**Exercise:** Print back each record unchanged, without pictures.

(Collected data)
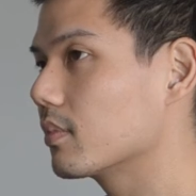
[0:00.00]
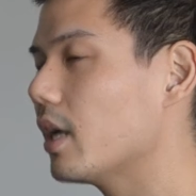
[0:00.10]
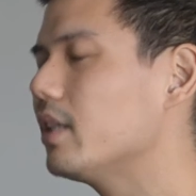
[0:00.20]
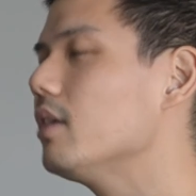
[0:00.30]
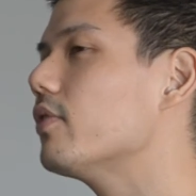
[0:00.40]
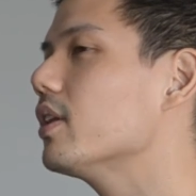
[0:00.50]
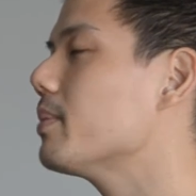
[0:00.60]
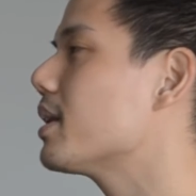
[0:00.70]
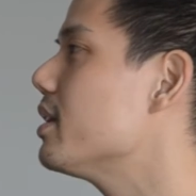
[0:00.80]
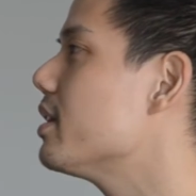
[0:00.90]
I think
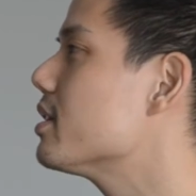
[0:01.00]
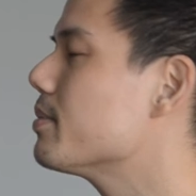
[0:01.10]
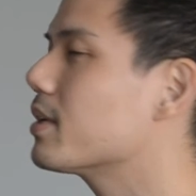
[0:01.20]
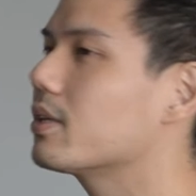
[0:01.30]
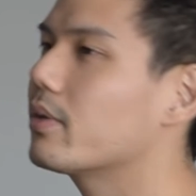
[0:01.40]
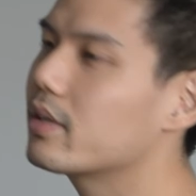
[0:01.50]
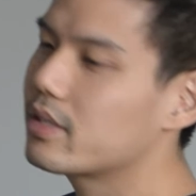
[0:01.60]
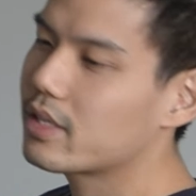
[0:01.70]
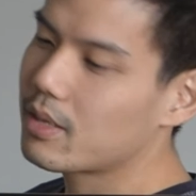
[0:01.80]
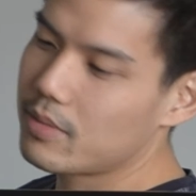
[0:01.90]
fundamentally, it doesn't matter what it is.
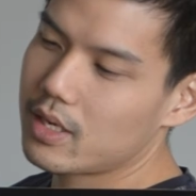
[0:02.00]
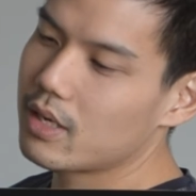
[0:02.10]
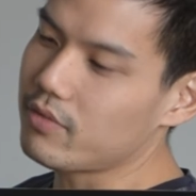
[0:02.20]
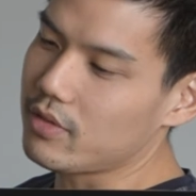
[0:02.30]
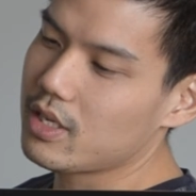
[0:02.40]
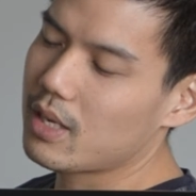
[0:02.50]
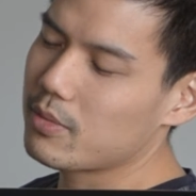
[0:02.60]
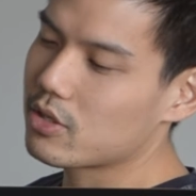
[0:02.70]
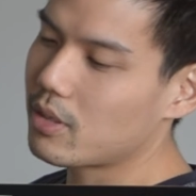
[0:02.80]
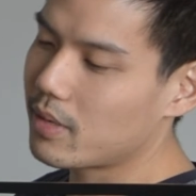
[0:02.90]
It can be NFT, it can be
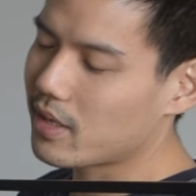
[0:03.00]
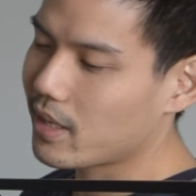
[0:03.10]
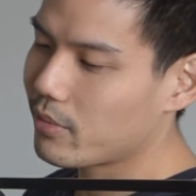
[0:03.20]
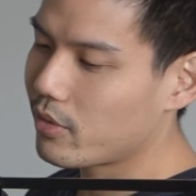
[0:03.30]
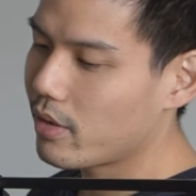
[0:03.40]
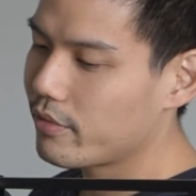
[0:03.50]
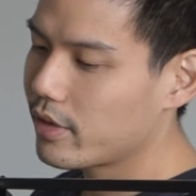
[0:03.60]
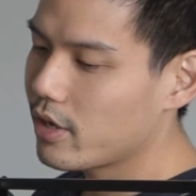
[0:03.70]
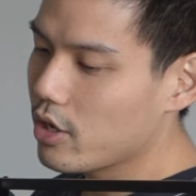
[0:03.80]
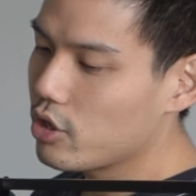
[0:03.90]
stock marketing,
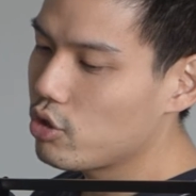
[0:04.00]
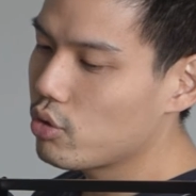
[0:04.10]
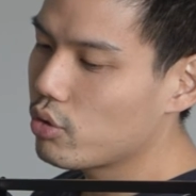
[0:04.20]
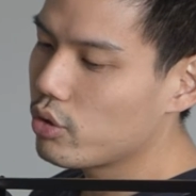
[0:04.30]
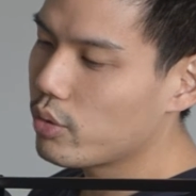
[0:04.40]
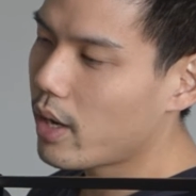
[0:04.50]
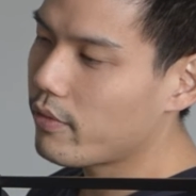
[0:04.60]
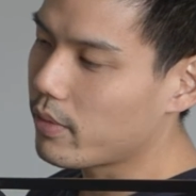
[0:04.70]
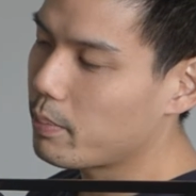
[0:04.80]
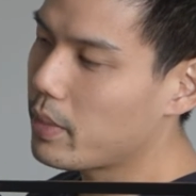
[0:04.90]
whatever. You have
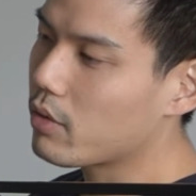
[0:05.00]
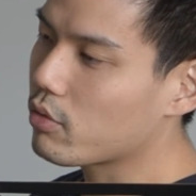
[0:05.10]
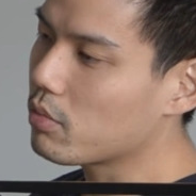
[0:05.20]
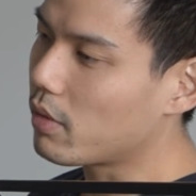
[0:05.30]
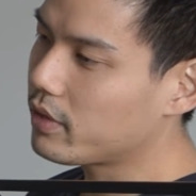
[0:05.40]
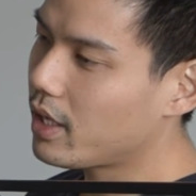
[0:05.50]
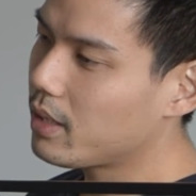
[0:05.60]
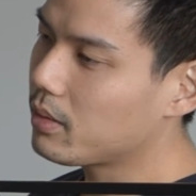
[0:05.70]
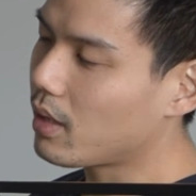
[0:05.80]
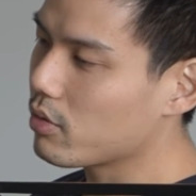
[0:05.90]
a big group of
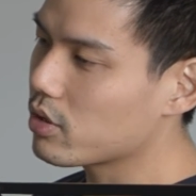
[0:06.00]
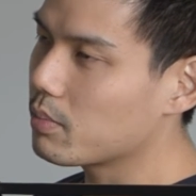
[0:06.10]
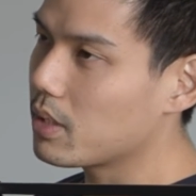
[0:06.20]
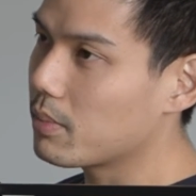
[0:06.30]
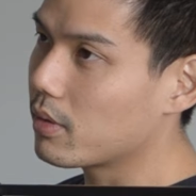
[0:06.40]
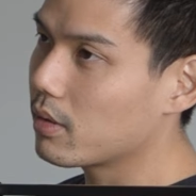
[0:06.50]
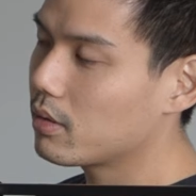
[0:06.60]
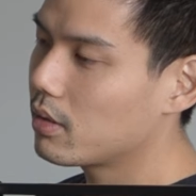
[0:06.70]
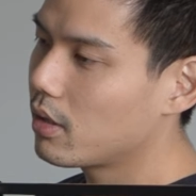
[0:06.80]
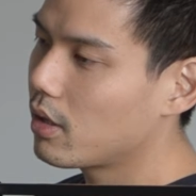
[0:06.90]
10,000
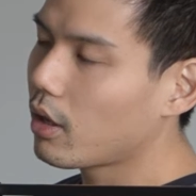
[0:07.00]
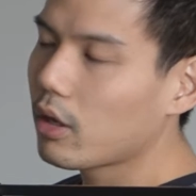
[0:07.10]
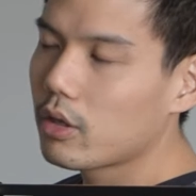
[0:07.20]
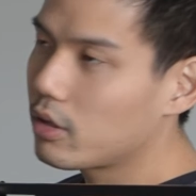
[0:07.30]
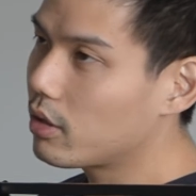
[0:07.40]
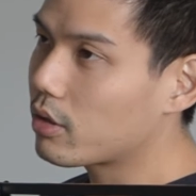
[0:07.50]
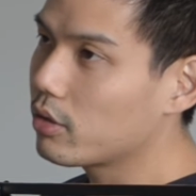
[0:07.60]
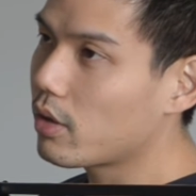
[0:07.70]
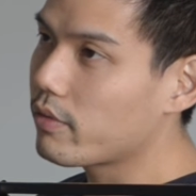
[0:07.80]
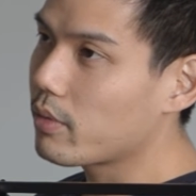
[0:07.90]
people. You're not going
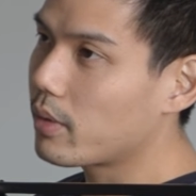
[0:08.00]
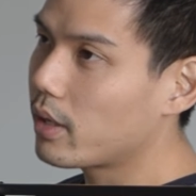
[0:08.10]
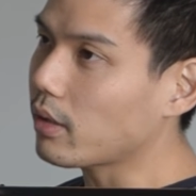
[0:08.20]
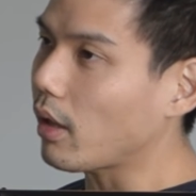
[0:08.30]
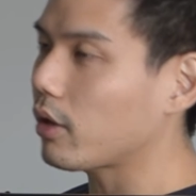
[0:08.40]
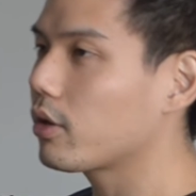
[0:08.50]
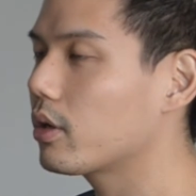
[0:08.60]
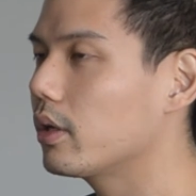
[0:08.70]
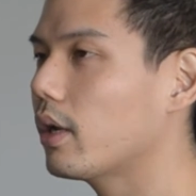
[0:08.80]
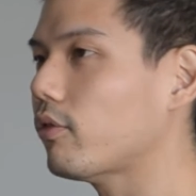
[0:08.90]
to everyone. You're going
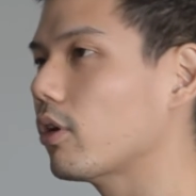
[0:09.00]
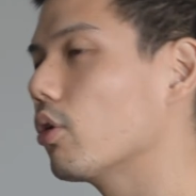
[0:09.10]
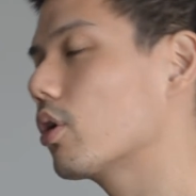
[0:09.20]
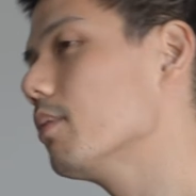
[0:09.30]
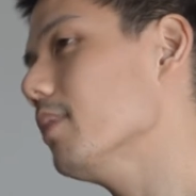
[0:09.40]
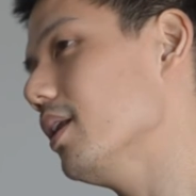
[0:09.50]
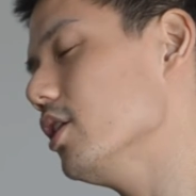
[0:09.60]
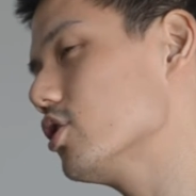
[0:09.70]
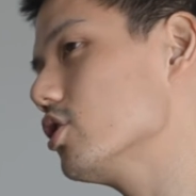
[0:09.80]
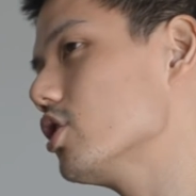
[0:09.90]
to have your local
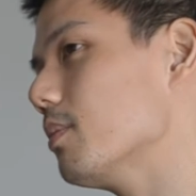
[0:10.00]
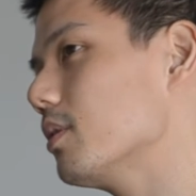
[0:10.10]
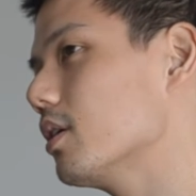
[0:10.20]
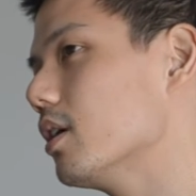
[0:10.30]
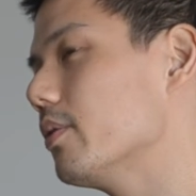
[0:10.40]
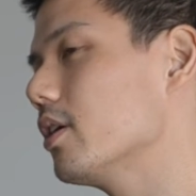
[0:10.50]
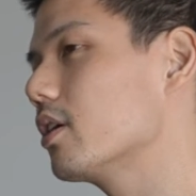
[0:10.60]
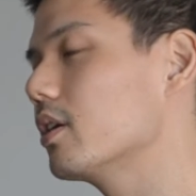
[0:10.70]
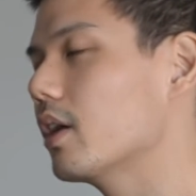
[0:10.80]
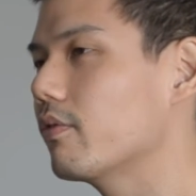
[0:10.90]
Malaysian chapter where you're
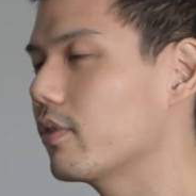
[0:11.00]
going to have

**The completed task:**
[0:00.00]
[0:00.10]
[0:00.20]
[0:00.30]
[0:00.40]
[0:00.50]
[0:00.60]
[0:00.70]
[0:00.80]
[0:00.90]
I think
[0:01.00]
[0:01.10]
[0:01.20]
[0:01.30]
[0:01.40]
[0:01.50]
[0:01.60]
[0:01.70]
[0:01.80]
[0:01.90]
fundamentally, it doesn't matter what it is.
[0:02.00]
[0:02.10]
[0:02.20]
[0:02.30]
[0:02.40]
[0:02.50]
[0:02.60]
[0:02.70]
[0:02.80]
[0:02.90]
It can be NFT, it can be
[0:03.00]
[0:03.10]
[0:03.20]
[0:03.30]
[0:03.40]
[0:03.50]
[0:03.60]
[0:03.70]
[0:03.80]
[0:03.90]
stock marketing,
[0:04.00]
[0:04.10]
[0:04.20]
[0:04.30]
[0:04.40]
[0:04.50]
[0:04.60]
[0:04.70]
[0:04.80]
[0:04.90]
whatever. You have
[0:05.00]
[0:05.10]
[0:05.20]
[0:05.30]
[0:05.40]
[0:05.50]
[0:05.60]
[0:05.70]
[0:05.80]
[0:05.90]
a big group of
[0:06.00]
[0:06.10]
[0:06.20]
[0:06.30]
[0:06.40]
[0:06.50]
[0:06.60]
[0:06.70]
[0:06.80]
[0:06.90]
10,000
[0:07.00]
[0:07.10]
[0:07.20]
[0:07.30]
[0:07.40]
[0:07.50]
[0:07.60]
[0:07.70]
[0:07.80]
[0:07.90]
people. You're not going
[0:08.00]
[0:08.10]
[0:08.20]
[0:08.30]
[0:08.40]
[0:08.50]
[0:08.60]
[0:08.70]
[0:08.80]
[0:08.90]
to everyone. You're going
[0:09.00]
[0:09.10]
[0:09.20]
[0:09.30]
[0:09.40]
[0:09.50]
[0:09.60]
[0:09.70]
[0:09.80]
[0:09.90]
to have your local
[0:10.00]
[0:10.10]
[0:10.20]
[0:10.30]
[0:10.40]
[0:10.50]
[0:10.60]
[0:10.70]
[0:10.80]
[0:10.90]
Malaysian chapter where you're
[0:11.00]
going to have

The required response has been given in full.